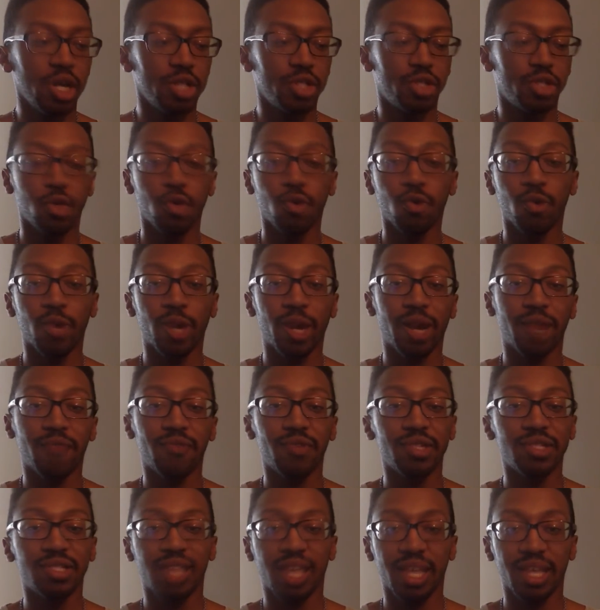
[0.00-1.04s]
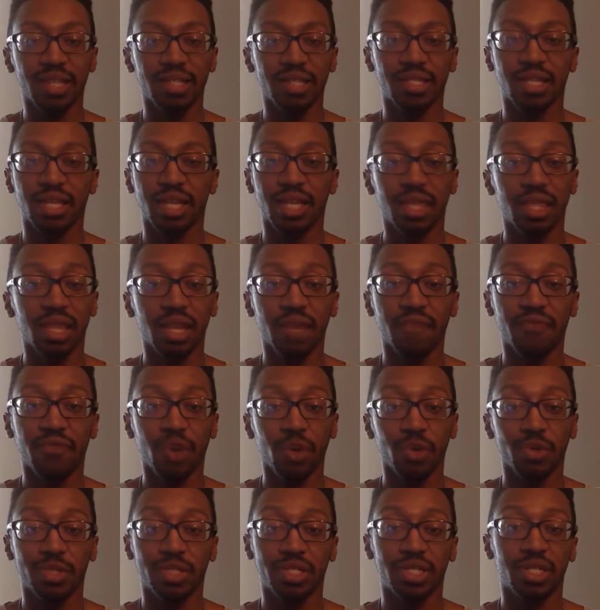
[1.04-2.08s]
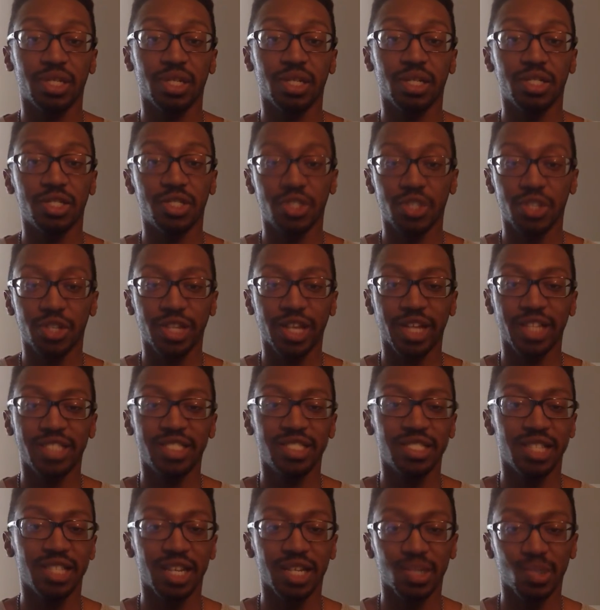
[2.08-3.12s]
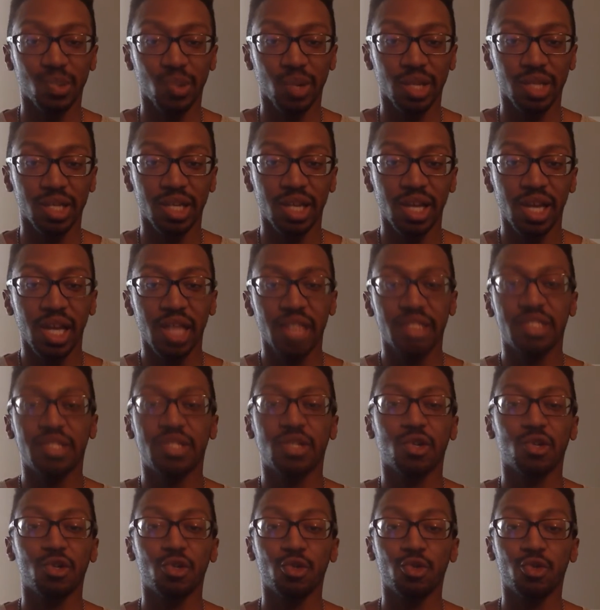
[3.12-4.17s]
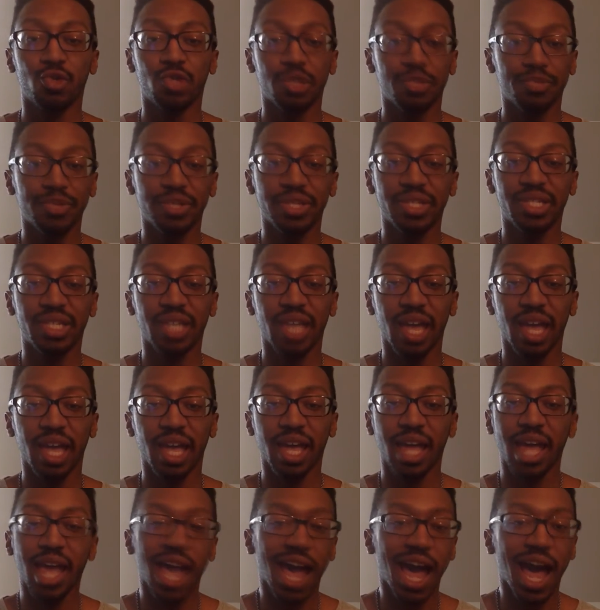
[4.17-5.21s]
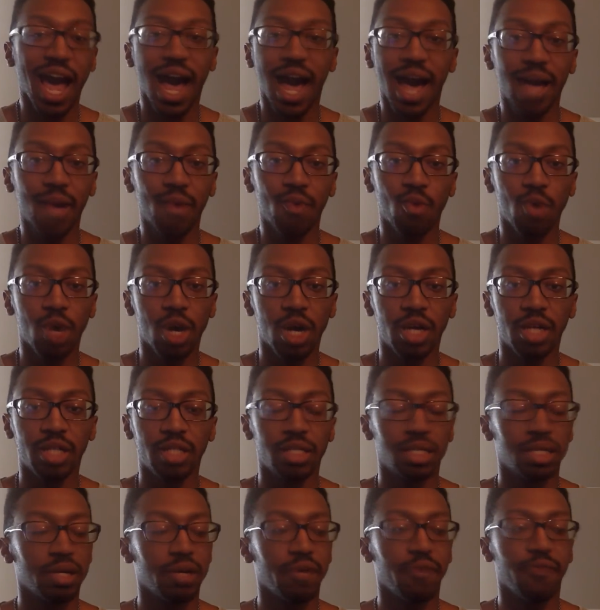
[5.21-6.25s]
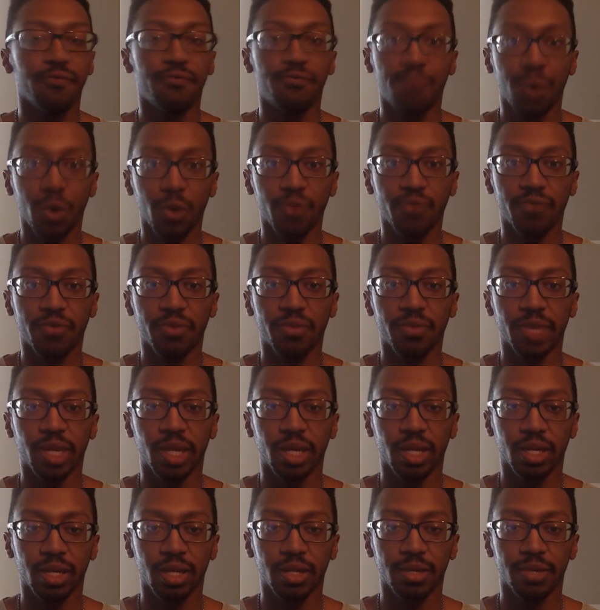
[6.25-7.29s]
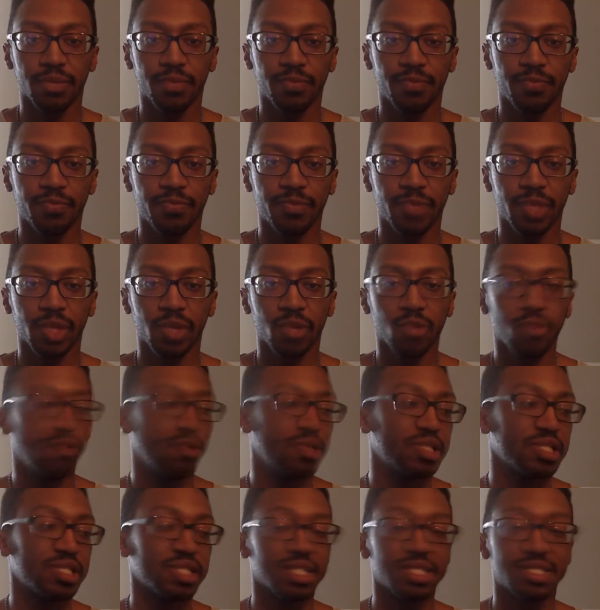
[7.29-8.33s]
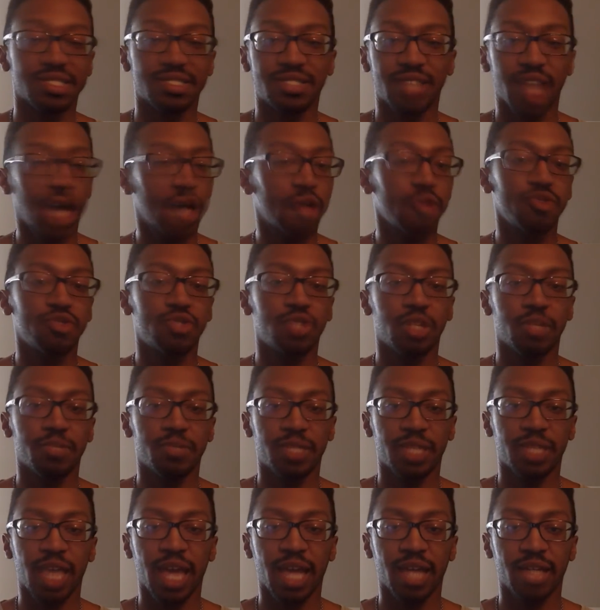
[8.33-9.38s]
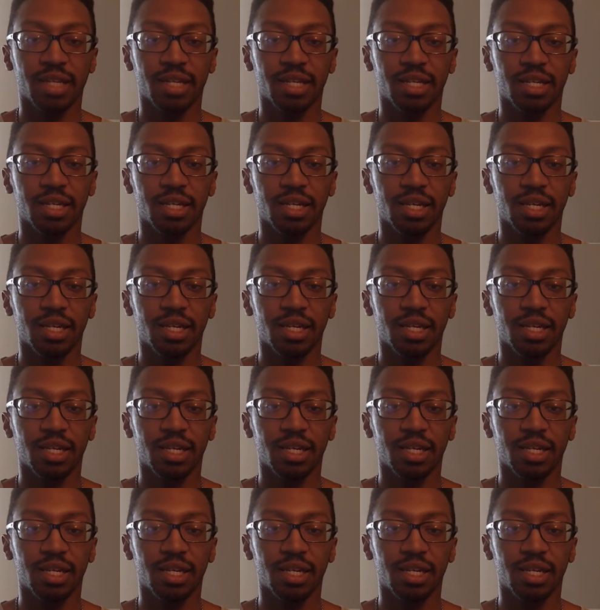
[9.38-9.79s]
do whatever it takes to get their votes to ensure that she does win. She's going to simply say, I won, vote for me, which is a Donald Trump tactic.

==========

Above are the records; repeat them all exactly, without the pictures.

[0.00-1.04s]
[1.04-2.08s]
[2.08-3.12s]
[3.12-4.17s]
[4.17-5.21s]
[5.21-6.25s]
[6.25-7.29s]
[7.29-8.33s]
[8.33-9.38s]
[9.38-9.79s]
do whatever it takes to get their votes to ensure that she does win. She's going to simply say, I won, vote for me, which is a Donald Trump tactic.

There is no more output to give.